C. Les marques de la coupure ontologique

Le troisième ensemble, qui diffère notablement des deux premiers, regroupe les séquences marquant la coupure ontologique. Celles-ci se signalent souvent par une organisation particulière des formes d’une même personne grammaticale, la disjonction se traduisant par une dissociation des embrayeurs complémentaires de la première ou de la deuxième personne. Les deux pronoms ou le pronom et l’adjectif possessif se retrouvent alors dans une structure exprimant la coupure, la séparation :

Je suis coupé de mon oeuvre346
Tu vis séparée de toi 347
J’ai vécu loin de moi dans la ville tarie348
Mes mains ne sont plus miennes
Mon front n’est plus à moi 349.

Autre schéma : des pronoms de la première et de la troisième personne sont associés, mais le il désigne une partie ou une émanation du moi :

Ce pas lourd sur le trottoir
[...]
Il s’est séparé de moi 350.

La structure sous-jacente peut du reste se dissimuler, en particulier quand la disjonction relève de l’implicite. C’est le cas dans ce vers, où le surprenant contact entre l’« alpiniste » et son propre corps suppose un dédoublement préalable :

Ne sait-il plus même dans le délire
Lier des mots qui longtemps l’ont hanté,
Ne serait-il qu’un mont d’humilité
Toujours croissant, en étrange aventure,
Toujours faisant sa propre ascension [...] ?351

Le marqueur de distance relève en général du lexique :

Je me perds de vue 352
Et pourtant je me vois rassembler des étoiles 353,

mais un morphème grammatical peut venir le renforcer — comme ici le démonstratif ce, qui souligne l’écart entre l’énonciateur et son double :

Et pourtant je suis bien ce prudent et ce frère
Qu’on devine au travers du nocturne buisson354.

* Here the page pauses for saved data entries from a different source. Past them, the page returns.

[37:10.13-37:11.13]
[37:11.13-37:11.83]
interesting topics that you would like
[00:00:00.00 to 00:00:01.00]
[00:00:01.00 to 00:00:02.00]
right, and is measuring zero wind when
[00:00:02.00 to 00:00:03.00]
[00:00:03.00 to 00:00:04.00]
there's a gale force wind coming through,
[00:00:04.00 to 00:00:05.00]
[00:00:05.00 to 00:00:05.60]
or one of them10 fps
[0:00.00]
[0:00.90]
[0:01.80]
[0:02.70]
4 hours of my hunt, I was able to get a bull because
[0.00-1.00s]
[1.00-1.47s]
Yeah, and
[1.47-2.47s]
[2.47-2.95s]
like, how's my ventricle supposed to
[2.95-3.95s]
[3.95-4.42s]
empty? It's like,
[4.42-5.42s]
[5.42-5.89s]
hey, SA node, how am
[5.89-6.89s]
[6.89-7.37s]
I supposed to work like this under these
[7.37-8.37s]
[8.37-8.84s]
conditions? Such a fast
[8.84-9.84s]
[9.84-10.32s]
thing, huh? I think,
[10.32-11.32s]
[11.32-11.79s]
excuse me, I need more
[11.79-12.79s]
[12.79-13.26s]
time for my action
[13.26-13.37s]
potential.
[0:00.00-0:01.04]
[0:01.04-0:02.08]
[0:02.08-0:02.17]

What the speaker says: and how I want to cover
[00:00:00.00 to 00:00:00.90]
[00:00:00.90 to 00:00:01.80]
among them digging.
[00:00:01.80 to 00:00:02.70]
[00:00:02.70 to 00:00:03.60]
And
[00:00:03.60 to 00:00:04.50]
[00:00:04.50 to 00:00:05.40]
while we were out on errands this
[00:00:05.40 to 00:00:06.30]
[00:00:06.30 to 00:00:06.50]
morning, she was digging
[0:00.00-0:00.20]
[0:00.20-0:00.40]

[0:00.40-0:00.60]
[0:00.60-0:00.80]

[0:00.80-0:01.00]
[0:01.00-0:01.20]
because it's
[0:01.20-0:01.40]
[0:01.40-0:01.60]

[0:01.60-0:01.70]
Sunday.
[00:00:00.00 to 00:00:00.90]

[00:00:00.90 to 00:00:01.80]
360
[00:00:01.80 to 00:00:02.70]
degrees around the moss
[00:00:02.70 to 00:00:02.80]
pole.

Enfin, la marque revêt une forme purement morphosyntaxique lorsque le texte recourt à la locution restrictive ne... que pour exprimer non plus une coupure drastique, mais une absence au coeur des choses, comme un basculement progressif dans l’irréalité :

Écoute, ce n’est plus que dans mon souvenir
Que le bois est encor le bois, et le fer, dur355.

On le voit, les énoncés disjonctifs paradoxaux orchestrent les niveaux lexical et syntaxique selon deux grands modèles : ou bien la syntaxe crée des failles là où le lexique présente une forte homogénéité (ex. : « oiseaux sans ailes » ou « toucher sans les doigts), ou bien une lexie vient perturber des complémentarités morphosyntaxiques (« J’ai vécu loin de moi » ou « Je me perds de vue).

Notes
346.

« Tristesse de Dieu », La Fable du monde, p. 367.

347.

« Le Portrait », Gravitations, p. 160.

348.

« Je serai franc ainsi qu’une main grande ouverte... », Poèmes, p. 52.

349.

« Le Forçat », Le Forçat innocent, p. 235.

350.

« 47 boulevard Lannes », Gravitations, p. 167.

351.

« Il vit toujours, il en fait ses excuses... », Le Corps tragique, p. 597.

352.

« Plein ciel », 1939-1945, p. 438.

353.

« Ciel et terre », 1939-1945, p. 443.

354.

Ibid.

355.

« Le Nuage », Les Amis inconnus, p. 327.